Learning From Nipah Virus to Fight COVID in South India
A Recent Columbia Mailman School Alumna Shares Her observations and lessons learned from Kerala’s Robust Public Health System
While working as a medical doctor in India prior to joining the MHA program at Columbia Public Health, I hardly thought about these indicators. I had been trained to view diseases only from the perspective of my patients – the etiology, signs and symptoms, diagnosis and treatment. Throughout the program, my perspective shifted from focusing on individuals to considering the health of populations at large. Moreover, I began to view healthcare more through the lens of social determinants and public policy than that of clinical indicators.
In May 2018, while I was in New York, my hometown of Kozhikode in Kerala experienced an outbreak of the rare and highly pathogenic disease caused by the Nipah virus. This was the first outbreak of its kind in South India with a case fatality rate of 88.8%. Due to its potential to cause a public health emergency, Nipah is on WHO’s list of R&D Blueprint priority diseases, along with eight other deadly pathogenic diseases including COVID-19. In the months that followed, with no drug or vaccine for Nipah, the state of Kerala managed this initially formidable epidemic with early detection and prompt isolation of cases along with strengthening infection control practices and barrier nursing.
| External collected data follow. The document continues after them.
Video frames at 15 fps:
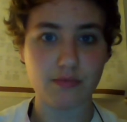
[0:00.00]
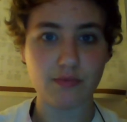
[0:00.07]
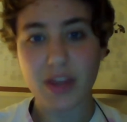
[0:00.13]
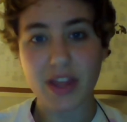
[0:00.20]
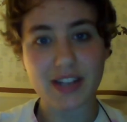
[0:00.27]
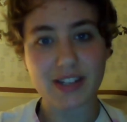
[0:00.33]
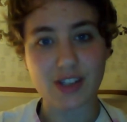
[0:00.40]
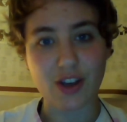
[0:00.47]
Well,
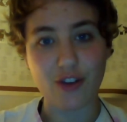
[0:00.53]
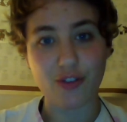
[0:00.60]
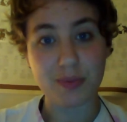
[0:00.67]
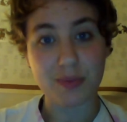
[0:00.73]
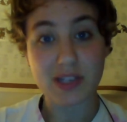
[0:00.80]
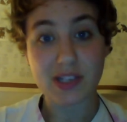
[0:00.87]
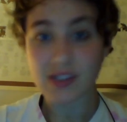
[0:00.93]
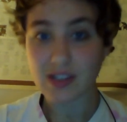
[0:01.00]
that is all
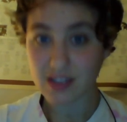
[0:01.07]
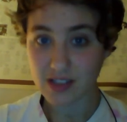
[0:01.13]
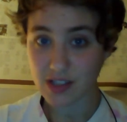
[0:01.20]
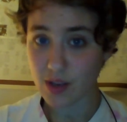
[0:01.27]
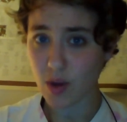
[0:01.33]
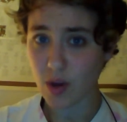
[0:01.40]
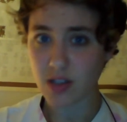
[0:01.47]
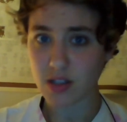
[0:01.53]
from me, and
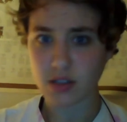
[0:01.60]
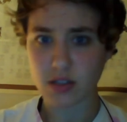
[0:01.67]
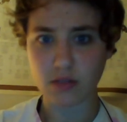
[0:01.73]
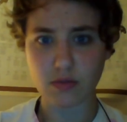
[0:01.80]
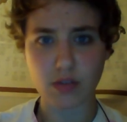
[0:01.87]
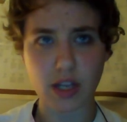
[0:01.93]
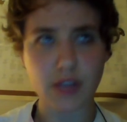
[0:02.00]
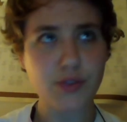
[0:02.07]
so
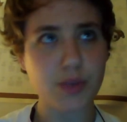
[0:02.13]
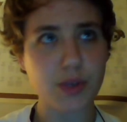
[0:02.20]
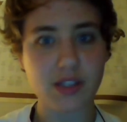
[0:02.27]
until next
Having heard firsthand accounts of the experience of dealing with Nipah from my friends and family back home, I wrote a paper on the topic for my Public Health Concepts course. I was curious to learn how the Kerala government effectively handled the Nipah outbreak and to inculcate emergency management lessons for my future career as an administrator.
Through my research, I learned that it was the existing strong public health infrastructure in Kerala that served as the foundation for early preparedness and enabled the state to mobilize its cadre of community health workers to track contact cases and immediately isolate and treat patients.
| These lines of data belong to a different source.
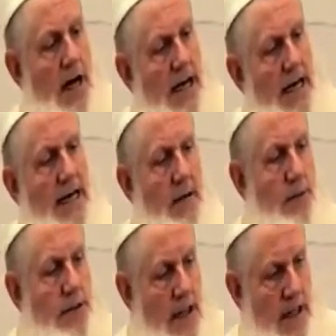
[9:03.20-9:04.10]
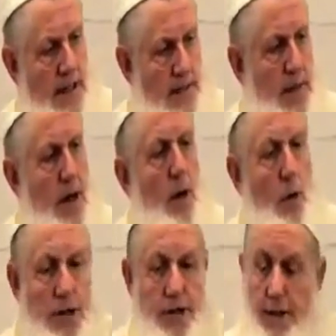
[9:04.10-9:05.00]
alayhi wasallam
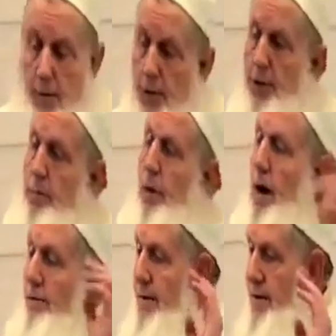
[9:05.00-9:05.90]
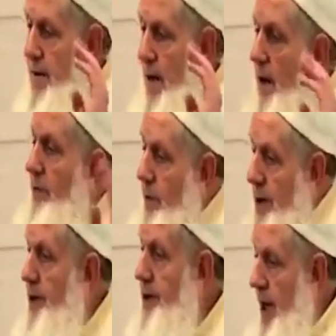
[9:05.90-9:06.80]
was a real prophet of the
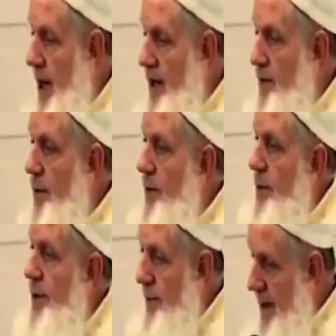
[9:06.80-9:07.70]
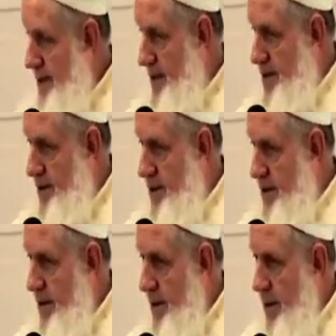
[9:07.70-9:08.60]
real God with a real message.
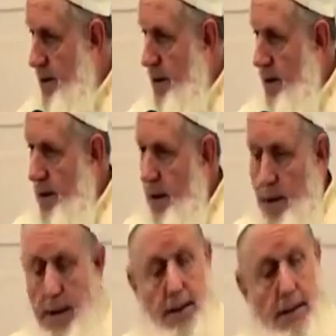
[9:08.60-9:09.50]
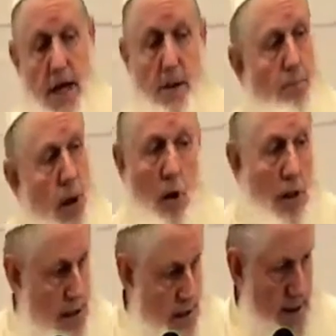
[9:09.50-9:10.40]
It's not
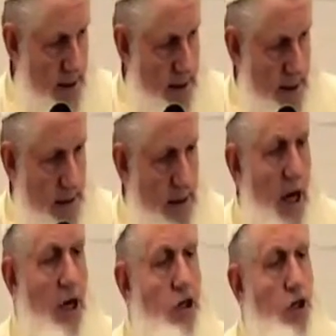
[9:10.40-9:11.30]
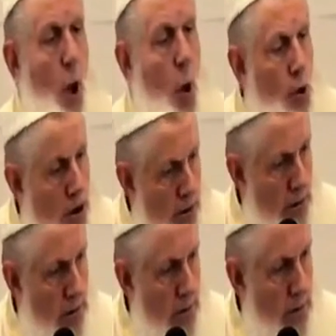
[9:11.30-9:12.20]
bogus. It's not a joke.
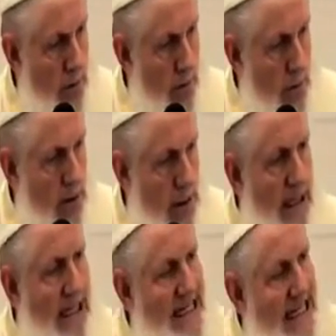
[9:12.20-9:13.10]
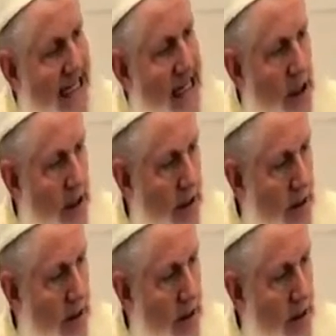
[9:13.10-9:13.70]
It is clear.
By the end of June 2018, the outbreak was officially declared over, and the death toll had been limited to 16.
That was two years ago. Today, along with the rest of the world, Kerala faces another deadly viral outbreak, but this time at a much larger scale. Kerala was one of the first Indian states hit with COVID-19. Drawing from the prior experience of dealing with Nipah, the state health ministry led by former school science teacher KK Shailaja quickly set up a statewide rapid response team that instructed medical officers to establish control rooms in Kerala’s 14 districts and to prepare route maps of each infected person. At the peak of the outbreak, 170,000 people were quarantined and placed under strict surveillance. This effort was primarily led by around 26,000 female health workers called ASHA workers (Accredited Social Health Activists). The limited available testing capacity was reserved for symptomatic patients and close contacts, as well as for random samples of asymptomatic people and those from groups who faced the most exposure: health workers, police officers, and volunteers.
As of May 16th, 2020, there have been 587 confirmed cases with 497 recoveries and 3 deaths. This low mortality rate compared to other states in India is attributed to the government's focus on a differentiated care model that embraces patients and their unique needs. In the isolation wards, admitted patients receive their choice of meals, have access to wi-fi, and can choose to participate in mental health counseling sessions. To combat the economic impacts of the pandemic, the government has also set up various social benefits including a $200 billion relief package with consumer loans, employment guarantee programs, health packages, subsidized food supplies, easement on water and electricity bill payments and the continuation of free mid-day meals for students impacted by school closures. The state has received both national and international recognition for its efforts to flatten the curve by adopting a strategy that is built on community participation and empathy.
Kerala’s public health system is differentiated by its focus on access to primary health care at the first level of contact with the population. Every village has a primary health center and there are public hospitals at every level of administration, as well as 10 government medical colleges with hospitals of their own. The health gains made in Kerala can be attributed to several factors, including a long-standing emphasis from the state government on public health and primary health care, health infrastructure, decentralized governance, financial planning, girls’ education, community participation and a willingness to improve systems in response to identified gaps.
My account of Kerala’s response to both Nipah and COVID-19 has one repeating theme: the importance of a robust public health system. As a Mailman student, I have had the opportunity to learn about health systems and policies from all around the world. Through working with ICAP at Columbia University for a year, I gained practical experience in the vast field of global health.
Having recently graduated from this prestigious university, an important takeaway from my experience is that global health is public health. Public health has to be a joint project across nations that transcends economic, political and geographic boundaries. If the pandemic has taught us anything, it's that we're all in the fight for global health together.
The lessons learned in my home state of Kerala and their success in flattening the curve can be applied to other states in India and other countries to improve their management of this pandemic.
Dr. Nazneen Ali is a 2020 MHA graduate from Columbia Public Health. She received her Bachelor of Medicine, Bachelor of Surgery (M.B.B.S.) from Yenepoya University.